§ **Problem to solve**
Every record below needs to be set down exactly. Pictures do not belong in the copy.

(Collected data)
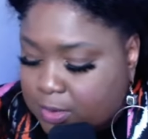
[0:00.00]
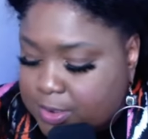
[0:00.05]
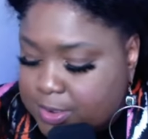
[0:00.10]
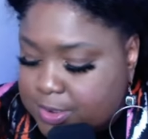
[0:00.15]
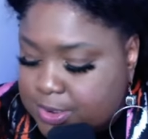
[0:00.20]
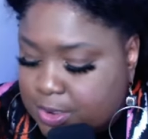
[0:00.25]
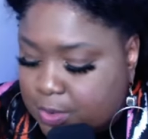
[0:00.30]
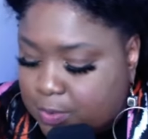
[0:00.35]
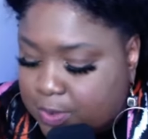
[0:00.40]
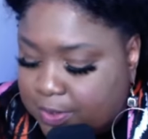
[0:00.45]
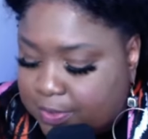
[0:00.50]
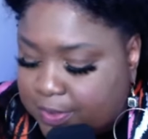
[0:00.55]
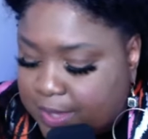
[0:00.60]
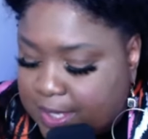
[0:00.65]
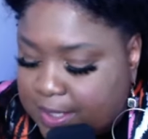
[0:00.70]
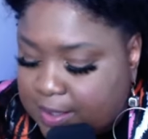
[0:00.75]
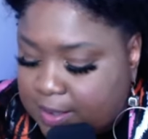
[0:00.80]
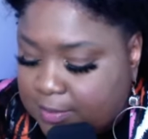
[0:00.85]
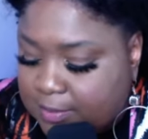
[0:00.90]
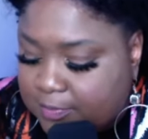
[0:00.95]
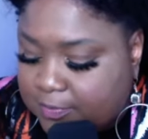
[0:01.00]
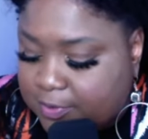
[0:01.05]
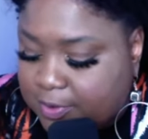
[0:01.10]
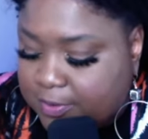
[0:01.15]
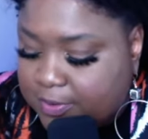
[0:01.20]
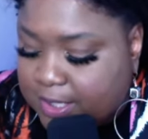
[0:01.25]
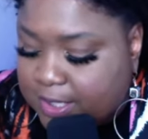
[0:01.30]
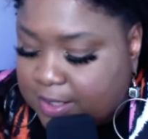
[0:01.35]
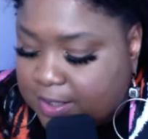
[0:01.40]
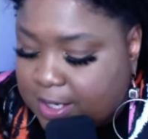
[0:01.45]
And so we thank him
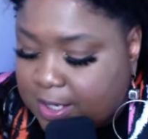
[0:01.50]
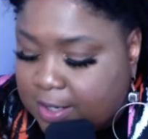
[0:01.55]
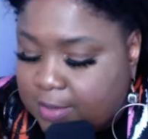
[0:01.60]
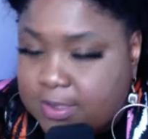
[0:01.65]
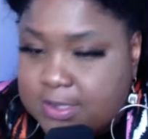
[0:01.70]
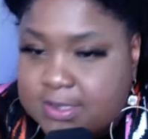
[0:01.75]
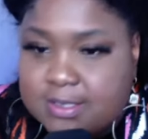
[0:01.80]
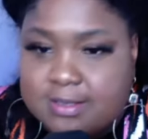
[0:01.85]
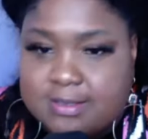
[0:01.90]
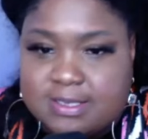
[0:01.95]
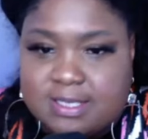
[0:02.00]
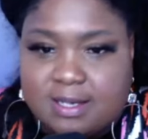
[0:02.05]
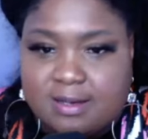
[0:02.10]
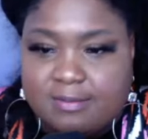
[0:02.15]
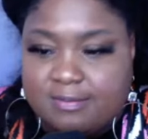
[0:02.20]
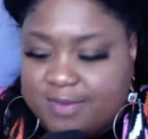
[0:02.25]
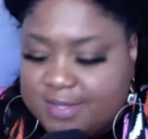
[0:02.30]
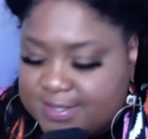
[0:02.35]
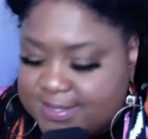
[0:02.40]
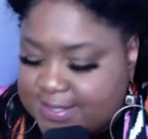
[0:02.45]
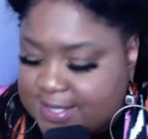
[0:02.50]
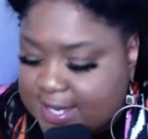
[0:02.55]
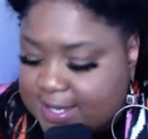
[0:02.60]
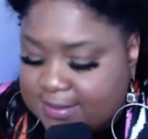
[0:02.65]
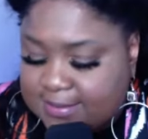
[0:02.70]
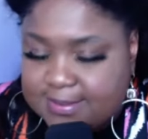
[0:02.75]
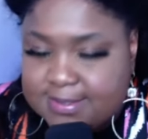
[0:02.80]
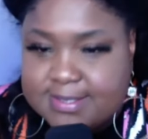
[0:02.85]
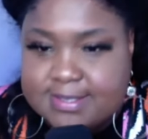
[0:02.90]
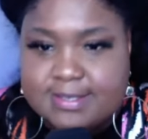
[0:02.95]
for the inheritance of the
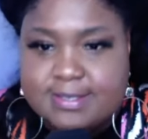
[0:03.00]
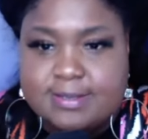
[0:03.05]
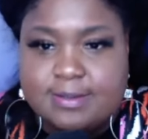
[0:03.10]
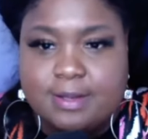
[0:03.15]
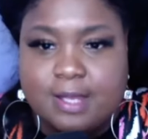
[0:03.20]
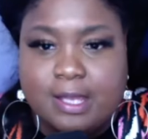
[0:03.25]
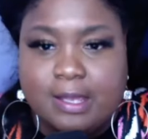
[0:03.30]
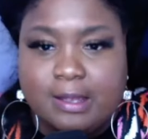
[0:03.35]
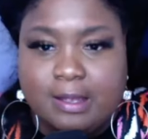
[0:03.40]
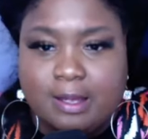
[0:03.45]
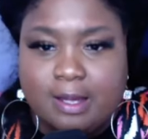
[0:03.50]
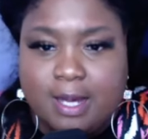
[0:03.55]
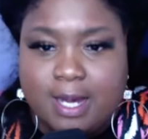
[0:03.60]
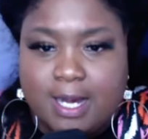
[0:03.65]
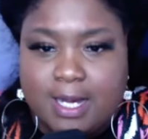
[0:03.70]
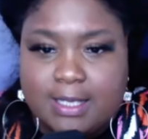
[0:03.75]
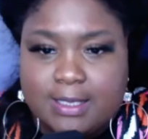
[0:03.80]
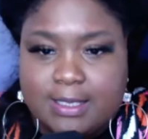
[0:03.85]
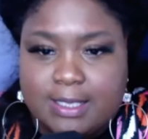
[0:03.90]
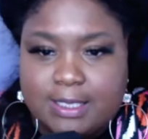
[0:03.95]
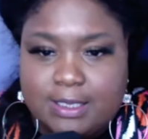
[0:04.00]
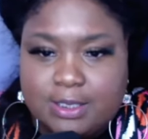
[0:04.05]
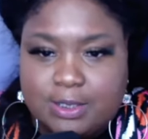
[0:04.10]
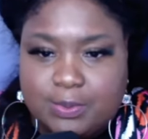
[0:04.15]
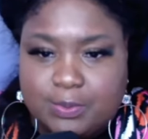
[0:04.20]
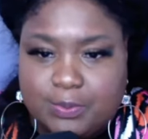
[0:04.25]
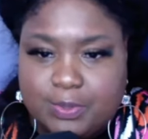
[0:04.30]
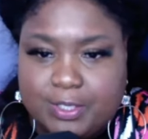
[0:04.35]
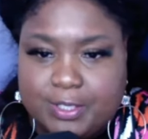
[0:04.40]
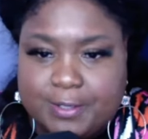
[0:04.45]
saints.
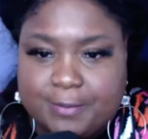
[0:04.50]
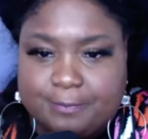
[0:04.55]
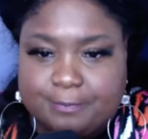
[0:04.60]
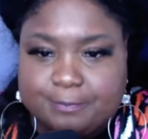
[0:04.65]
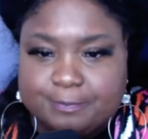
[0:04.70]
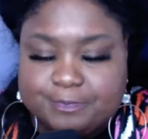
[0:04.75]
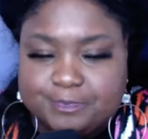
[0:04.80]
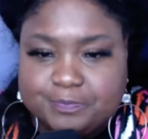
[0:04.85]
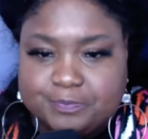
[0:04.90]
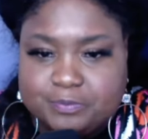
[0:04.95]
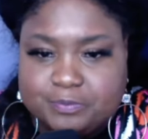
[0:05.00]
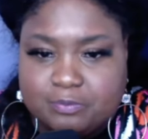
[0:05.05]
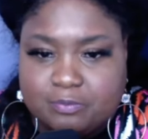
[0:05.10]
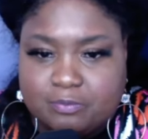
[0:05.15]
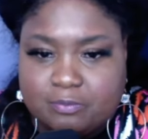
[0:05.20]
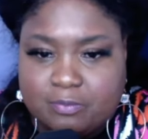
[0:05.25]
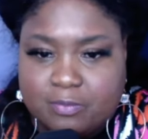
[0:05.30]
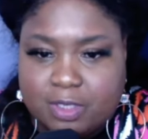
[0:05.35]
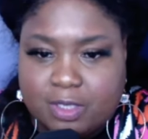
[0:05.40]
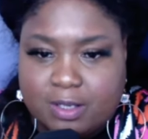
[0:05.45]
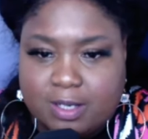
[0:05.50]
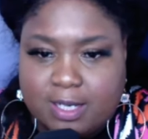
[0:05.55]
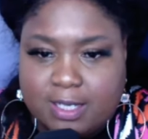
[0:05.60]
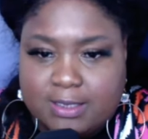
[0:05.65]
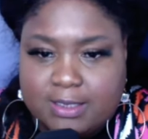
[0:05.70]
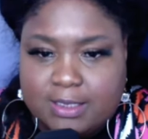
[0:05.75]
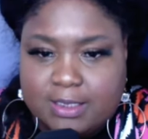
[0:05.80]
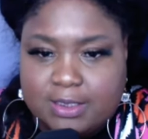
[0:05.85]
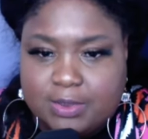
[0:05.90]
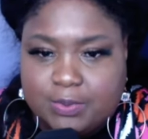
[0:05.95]
Hallelujah.
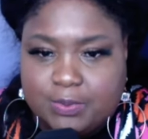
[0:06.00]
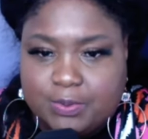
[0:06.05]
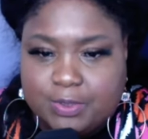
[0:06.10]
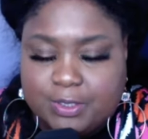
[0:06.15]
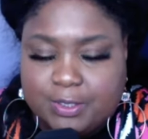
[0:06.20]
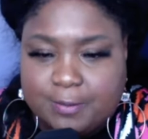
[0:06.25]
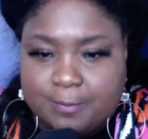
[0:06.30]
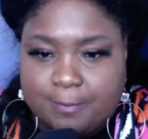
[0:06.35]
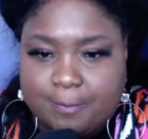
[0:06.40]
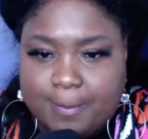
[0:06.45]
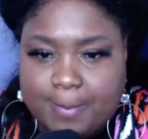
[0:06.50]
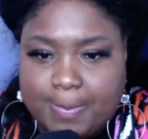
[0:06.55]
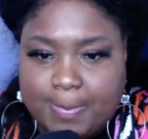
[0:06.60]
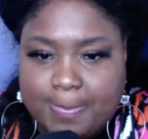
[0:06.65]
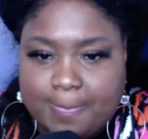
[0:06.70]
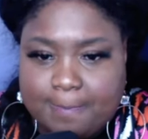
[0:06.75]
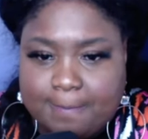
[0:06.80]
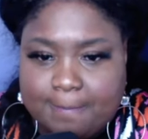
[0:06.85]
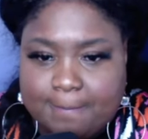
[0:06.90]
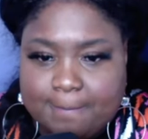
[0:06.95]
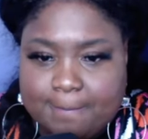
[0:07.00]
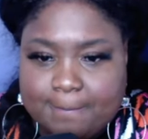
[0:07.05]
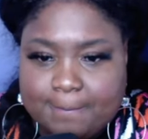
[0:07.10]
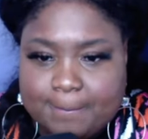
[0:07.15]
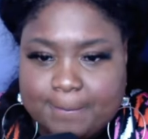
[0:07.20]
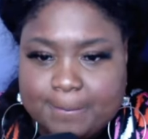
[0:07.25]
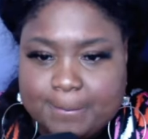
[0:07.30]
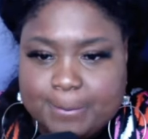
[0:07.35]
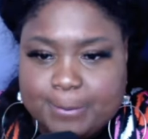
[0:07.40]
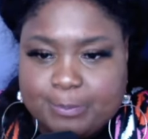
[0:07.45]
Hallelujah.
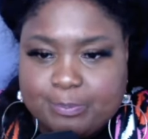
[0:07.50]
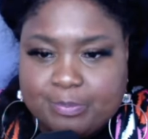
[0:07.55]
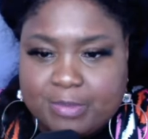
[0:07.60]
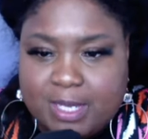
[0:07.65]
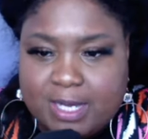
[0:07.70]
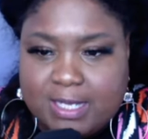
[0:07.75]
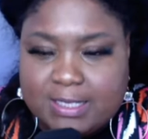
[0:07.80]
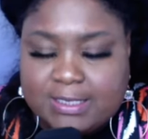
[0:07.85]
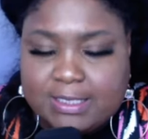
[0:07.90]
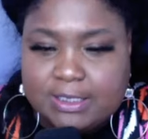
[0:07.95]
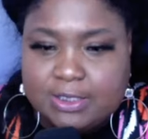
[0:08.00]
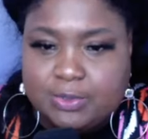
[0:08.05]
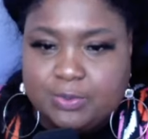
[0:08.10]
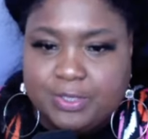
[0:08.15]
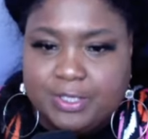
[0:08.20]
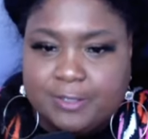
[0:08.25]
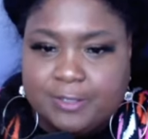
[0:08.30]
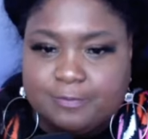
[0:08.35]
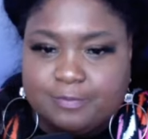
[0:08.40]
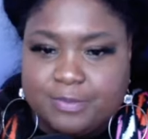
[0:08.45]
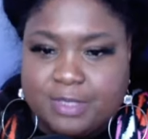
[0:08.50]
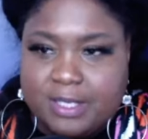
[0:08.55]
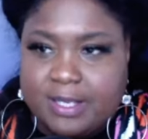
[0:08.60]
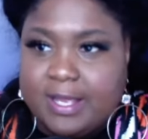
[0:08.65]
Hallelujah.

§ **Result of the exercise**
[0:00.00]
[0:00.05]
[0:00.10]
[0:00.15]
[0:00.20]
[0:00.25]
[0:00.30]
[0:00.35]
[0:00.40]
[0:00.45]
[0:00.50]
[0:00.55]
[0:00.60]
[0:00.65]
[0:00.70]
[0:00.75]
[0:00.80]
[0:00.85]
[0:00.90]
[0:00.95]
[0:01.00]
[0:01.05]
[0:01.10]
[0:01.15]
[0:01.20]
[0:01.25]
[0:01.30]
[0:01.35]
[0:01.40]
[0:01.45]
And so we thank him
[0:01.50]
[0:01.55]
[0:01.60]
[0:01.65]
[0:01.70]
[0:01.75]
[0:01.80]
[0:01.85]
[0:01.90]
[0:01.95]
[0:02.00]
[0:02.05]
[0:02.10]
[0:02.15]
[0:02.20]
[0:02.25]
[0:02.30]
[0:02.35]
[0:02.40]
[0:02.45]
[0:02.50]
[0:02.55]
[0:02.60]
[0:02.65]
[0:02.70]
[0:02.75]
[0:02.80]
[0:02.85]
[0:02.90]
[0:02.95]
for the inheritance of the
[0:03.00]
[0:03.05]
[0:03.10]
[0:03.15]
[0:03.20]
[0:03.25]
[0:03.30]
[0:03.35]
[0:03.40]
[0:03.45]
[0:03.50]
[0:03.55]
[0:03.60]
[0:03.65]
[0:03.70]
[0:03.75]
[0:03.80]
[0:03.85]
[0:03.90]
[0:03.95]
[0:04.00]
[0:04.05]
[0:04.10]
[0:04.15]
[0:04.20]
[0:04.25]
[0:04.30]
[0:04.35]
[0:04.40]
[0:04.45]
saints.
[0:04.50]
[0:04.55]
[0:04.60]
[0:04.65]
[0:04.70]
[0:04.75]
[0:04.80]
[0:04.85]
[0:04.90]
[0:04.95]
[0:05.00]
[0:05.05]
[0:05.10]
[0:05.15]
[0:05.20]
[0:05.25]
[0:05.30]
[0:05.35]
[0:05.40]
[0:05.45]
[0:05.50]
[0:05.55]
[0:05.60]
[0:05.65]
[0:05.70]
[0:05.75]
[0:05.80]
[0:05.85]
[0:05.90]
[0:05.95]
Hallelujah.
[0:06.00]
[0:06.05]
[0:06.10]
[0:06.15]
[0:06.20]
[0:06.25]
[0:06.30]
[0:06.35]
[0:06.40]
[0:06.45]
[0:06.50]
[0:06.55]
[0:06.60]
[0:06.65]
[0:06.70]
[0:06.75]
[0:06.80]
[0:06.85]
[0:06.90]
[0:06.95]
[0:07.00]
[0:07.05]
[0:07.10]
[0:07.15]
[0:07.20]
[0:07.25]
[0:07.30]
[0:07.35]
[0:07.40]
[0:07.45]
Hallelujah.
[0:07.50]
[0:07.55]
[0:07.60]
[0:07.65]
[0:07.70]
[0:07.75]
[0:07.80]
[0:07.85]
[0:07.90]
[0:07.95]
[0:08.00]
[0:08.05]
[0:08.10]
[0:08.15]
[0:08.20]
[0:08.25]
[0:08.30]
[0:08.35]
[0:08.40]
[0:08.45]
[0:08.50]
[0:08.55]
[0:08.60]
[0:08.65]
Hallelujah.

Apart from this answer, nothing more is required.